2. Nasreddin Hoca bir gün eşeğine biner, pazara doğru yola çıkar. Oğlu
da eşeğin yularından tutmuş çekiyor. Az ilerlerler, bir grup insanla
karşılaşırlar. Hoca topluluğa selam verir. Adamlar selamı alır almaz
başlarlar dedikoduya:
-İnsafsız adam! Kendisi eşeğe binmiş, küçücük çocuğu yürütüyor.
Zavallı çocuk nasıl yürüsün?
3. Söylenenleri duyan Hoca eşekten iner, oğlunu bindirir. Kendisi çeker
eşeğin yularını. Biraz ileride bir grup insan sohbet halindedirler.
Yaklaşınca selam verir Hoca hürmetle. Birkaç adım atmadan onlar
da başlarlar dedikoduya:
-Zamane sıpası n’olacak! Kendisi eşeğe binmiş, utanmadan yaşlı
başlı babasını yürütüyor.
4. Sözler kulağına kadar gelen Hoca durur düşünür. Bu sefer kendisi de
biner eşeğe. "Herhalde şimdi oldu" der mırıltıyla. O sırada
karşılaştıkları birkaç adama da selam verir. Adamlar selamı alırlar
almasına ama, durmaz peşinden çeneleri:
-Yahu şu insanlarda hiç insaf merhamet yok. Hayvan da can taşıyor.

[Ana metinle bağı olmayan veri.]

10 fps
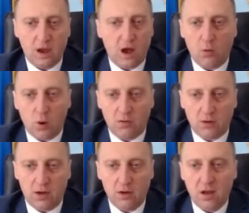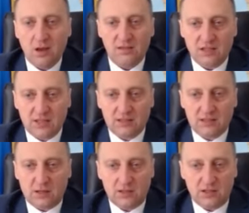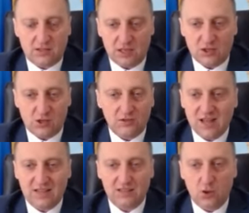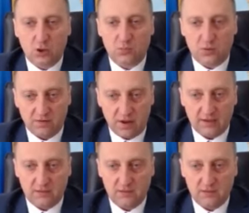However, this decision does not prevent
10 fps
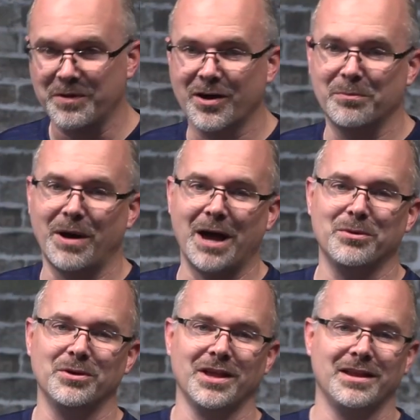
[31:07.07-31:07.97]
you've got a
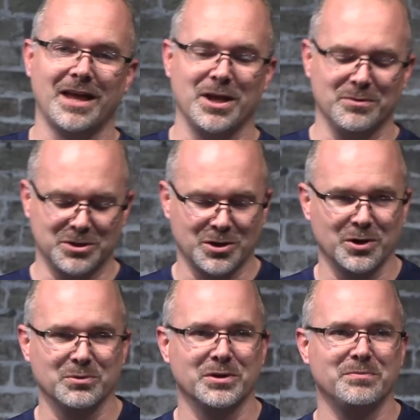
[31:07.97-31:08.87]
Bible and that you would
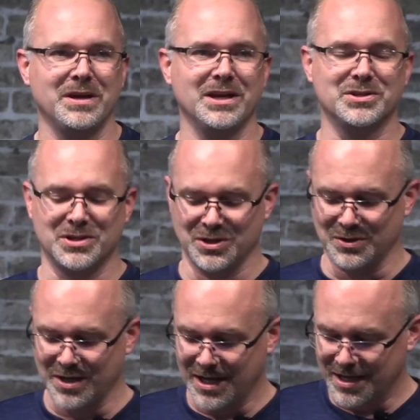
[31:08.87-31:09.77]
turn with me
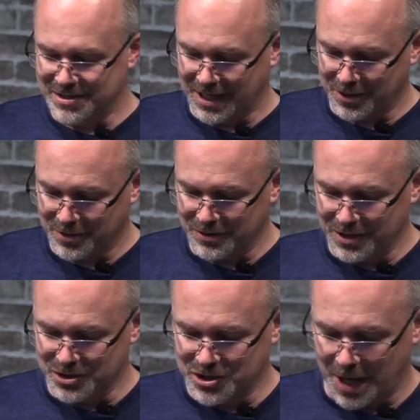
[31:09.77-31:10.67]
to 2
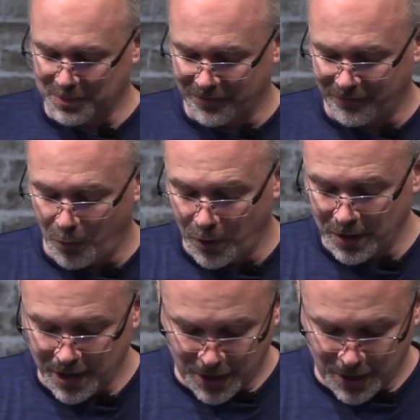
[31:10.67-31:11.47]
Corinthians chapter 4.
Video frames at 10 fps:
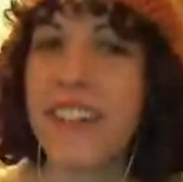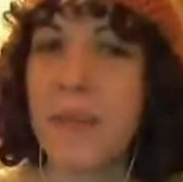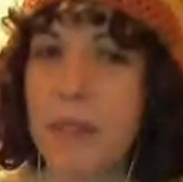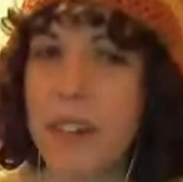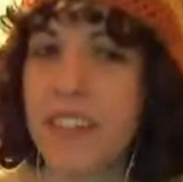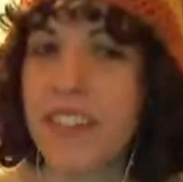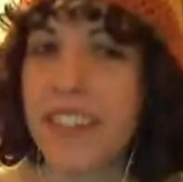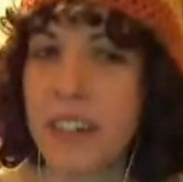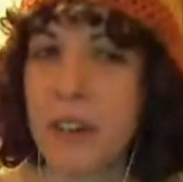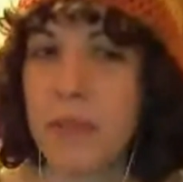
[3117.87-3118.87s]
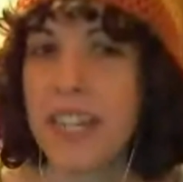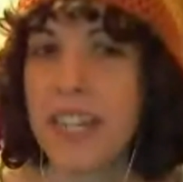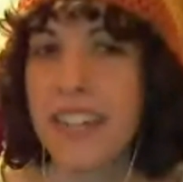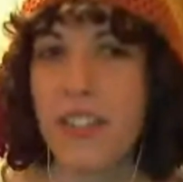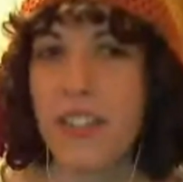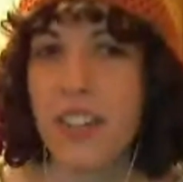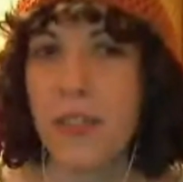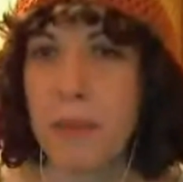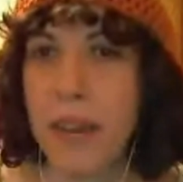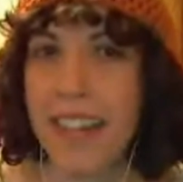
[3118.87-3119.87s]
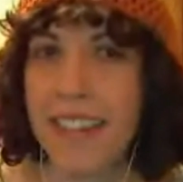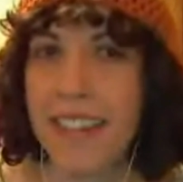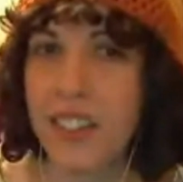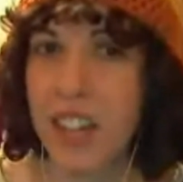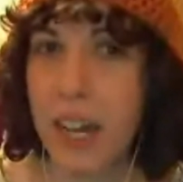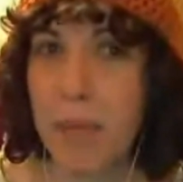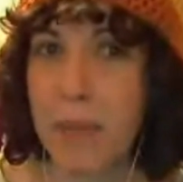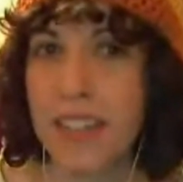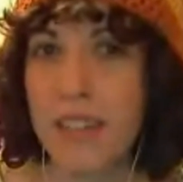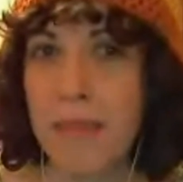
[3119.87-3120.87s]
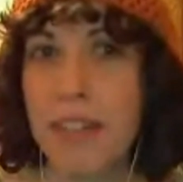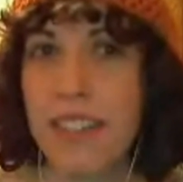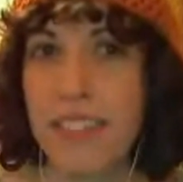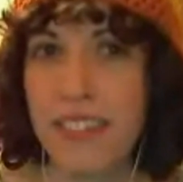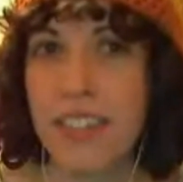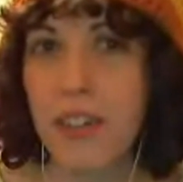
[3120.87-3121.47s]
a Tumblr still, but it's just for my Etsy shop. It's Melissa's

Zavallı eşek nasıl çeksin iki kişiyi birden?
5. Artık akla uygun bir tek seçenek kalmıştır. İnerler baba oğul eşekten,
başlarlar eşeğin yanında yürümeye.
Memlekette adam mı yok! Karşılaşırlar yine bir toplulukla ve selamlaşırlar
muhabbetle. Bu seferki topluluk basar kahkahayı:
-Enayilere bak! Eşek bomboş; hiç birisi binmemiş.
6. Kafası iyice karışan Hoca, sarığının altından sokar parmaklarını,
şaşkın ve düşünceli kaşır kafasını. Sinirli sinirli parlar gözleri. Yatırır
eşeği yere. Bağlar dört ayağını sıkıca birbirine. Oracıktan kaptığı gibi
uzun bir sırığı; sokar ayakları arasından eşeğin. Sonra seslenir
oğluna:
-Tut oğlum ucundan. Kaldır. Haydi hooooop!
Alırlar sırtlarına eşeği ve öylece yola koyulurlar.